By Evelyn G. Aleman
As news of fentanyl overdoses by youth at local high schools reaches parents, and LA Unified begins to address what families have known for far too long – that drugs and violence are a problem in our schools, parents wonder why there continues to be a tendency by school authorities toward being reactive rather than proactive.
Every Friday afternoon more than a dozen Latinx immigrant parents meet on Zoom as members of the online parent group Our Voice: Communities for Quality Education, to discuss issues that concern them most about their children’s education. Whether the conversation begins with a discussion about the quality of instruction their children receive, needed resources for special education students or existing challenges in the ability to transition their English Learners to mainstream coursework, at the very top of the list is student safety.
Parents express frustration at their inability to have their concerns taken seriously by school officials. Their complaints about bullying on campuses too often go unheard and unaddressed, and concerns over vaping, smoking, and drug use are ignored – until it’s too late. For parents who experience a language barrier, this can be further frustrating, as it may be difficult to find a translator or an empathic school employee with the ability to help them get their message across effectively and obtain a timely and proper response.

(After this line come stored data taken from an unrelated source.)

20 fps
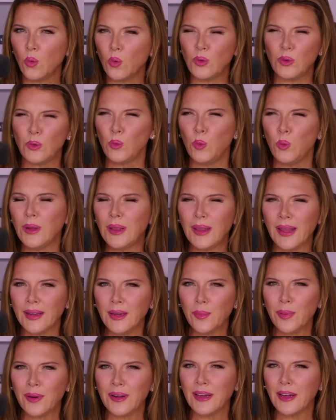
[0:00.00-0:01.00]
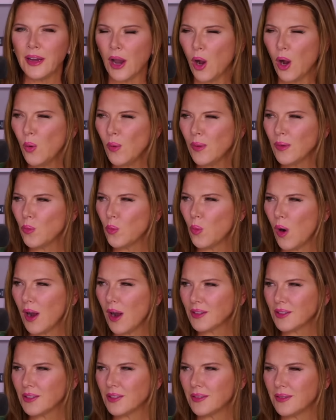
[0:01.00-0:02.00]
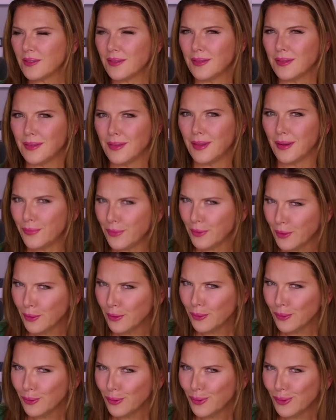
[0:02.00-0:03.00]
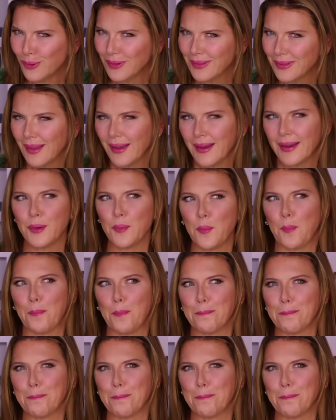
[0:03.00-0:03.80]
will anybody go and watch The View? Like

When the situation heightens, many parents choose to move their children to a new campus where they hope things will improve, but there is never any certainty about this because they often find a “kids will be kids” school viewpoint no matter the school. Perhaps school leaders have too much on their plate, or perhaps this happens out of denial or a refusal to accept that activities such as bullying, vaping, smoking and drug use are taking place in schools — spaces that are supposed to be committed to offering students safe and drug-free learning environments. Whatever may be the case, this must change.
Quieting parent concerns, rather than adequately addressing these, hurts the community. Offering an annual student assembly about the dangers of smoking and drugs or about bullying, and a health class in high school that provides drug prevention education – when children at schools have access to illicit substances – won’t make these problems go away. Parents need a better plan from the district and proper engagement – respect – from school leadership.

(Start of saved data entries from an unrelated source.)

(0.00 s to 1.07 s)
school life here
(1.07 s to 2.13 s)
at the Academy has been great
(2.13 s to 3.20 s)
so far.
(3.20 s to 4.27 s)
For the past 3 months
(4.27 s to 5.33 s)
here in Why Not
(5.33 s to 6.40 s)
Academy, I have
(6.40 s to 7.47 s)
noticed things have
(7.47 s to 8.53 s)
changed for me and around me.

The sole purpose of a school is to educate our children, who we entrust to its care. This means that these spaces must be free of violence and free of drugs, alcohol, tobacco, and other illicit drugs so that our children are safe and free to learn and reach their full academic potential. Parents need more than words, they need action – preventive, proactive action at each grade level.
Evelyn G. Aleman is the founder of Our Voice: Communities for Quality Education.